Charles Pecheur

Former post-doctoral fellowship at INRIA Rhône-Alpes, from January 1997 to May 1998. Member of the VASY team, collaborating with the SIRAC and SHERPA projects. 

Now in the Automated Software Engineering Group at NASA Ames Research Center


Biographical Notes

Charles Pecheur graduated as an Electrical Engineer specialized computer science at the University of Liège (Belgique) in 1988. He was then granted a research mandate from the Belgian National Fund for Scientific Research for undertaking a doctorate in the department of Systèmes et Automatique (R.U.N.).

During the first years he studied how to apply the formal description technique LOTOS to the specification of operating systems.

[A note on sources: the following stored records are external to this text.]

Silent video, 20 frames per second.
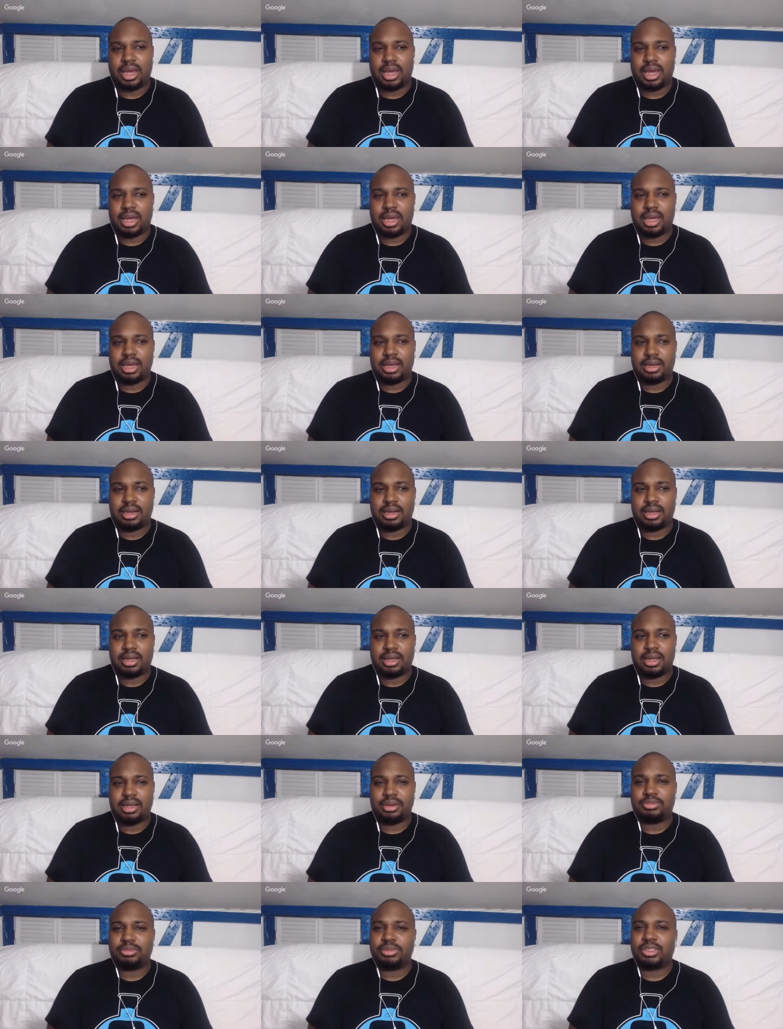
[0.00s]
And
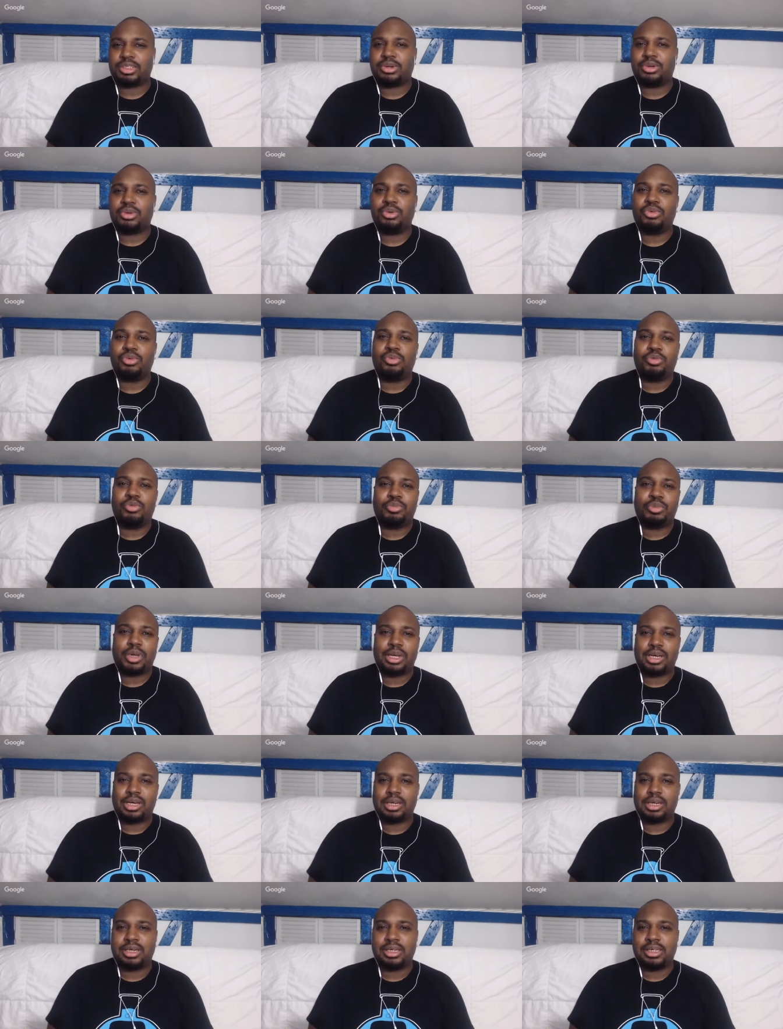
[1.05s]
it was cool
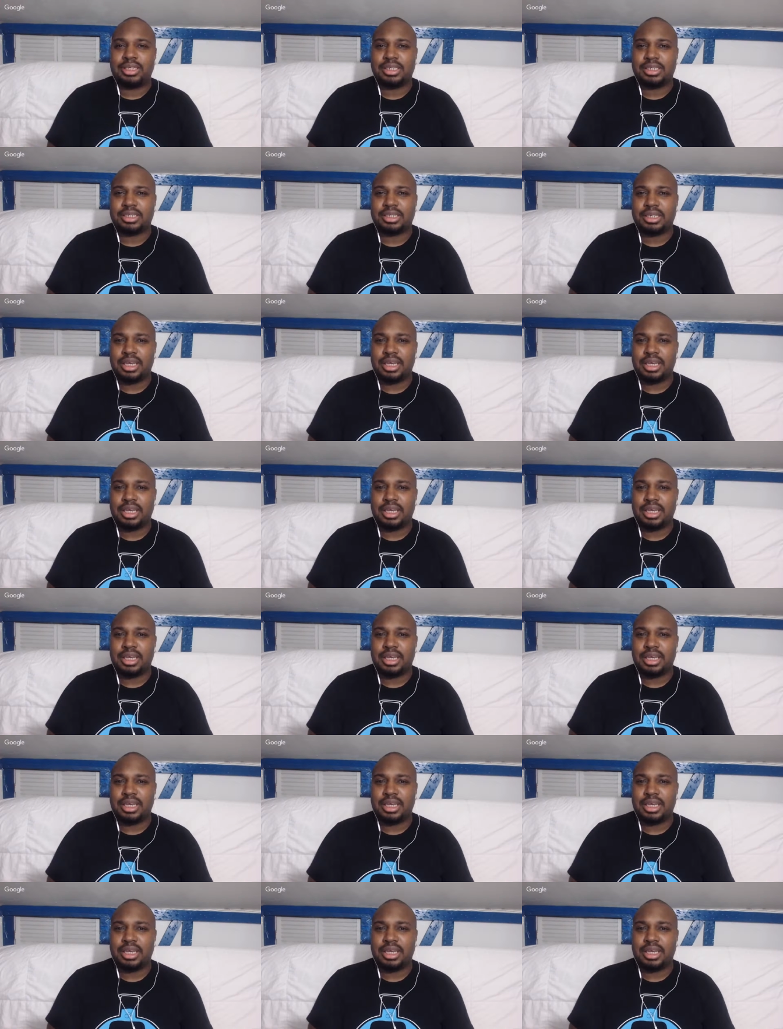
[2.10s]
because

In this context he contributed to the ESPRIT project "Aphrodite", where he developed a specification of the CHORUS distributed operating system.

He then focused his interest on the improvement of the data type part of LOTOS. He first proposed an extension of LOTOS libraries, then designed and implemented a set of facilities that allow for simpler and more portable data type definitions. In the Euro-Canadian project Eucalyptus, he worked on the integration of several LOTOS-related programs into a user-friendly integrated toolbox. He has also been actively contributing to the ongoing work on enhancements of LOTOS within ISO, promoting a strongly typed functional model for data types. He obtained his Doctorate in Applied Sciences in November 1996 with a thesis entitled "Improving the Specification of Data Types in LOTOS".

Besides this, Charles Pecheur worked on protocol implementation in a UNIX kernel within ESPRIT project BWN, on the design of a tactical simulation program for the Belgian Army and on the formal validation of a multimedia access control protocol within ACTS project OKAPI. He was also responsible for the system and network administration of different kinds of computers in his department.

In January 1997, Charles Pecheur joined the VASY team of INRIA Rhône-Alpes in France. He applied his knowledge of the LOTOS language and tools to the validation of two applications developed in other INRIA projects and Bull, within the DYADE joint venture: a distributed knowledge base and a cluster file system. He also worked on performance improvements for the CAESAR LOTOS compiler.

In May 1998, he moved to the San Francisco Bay area as a research scientist in the Automated Software Engineering Group at NASA Ames Research Center, to take part in the extension of their activities in formal methods and model checking.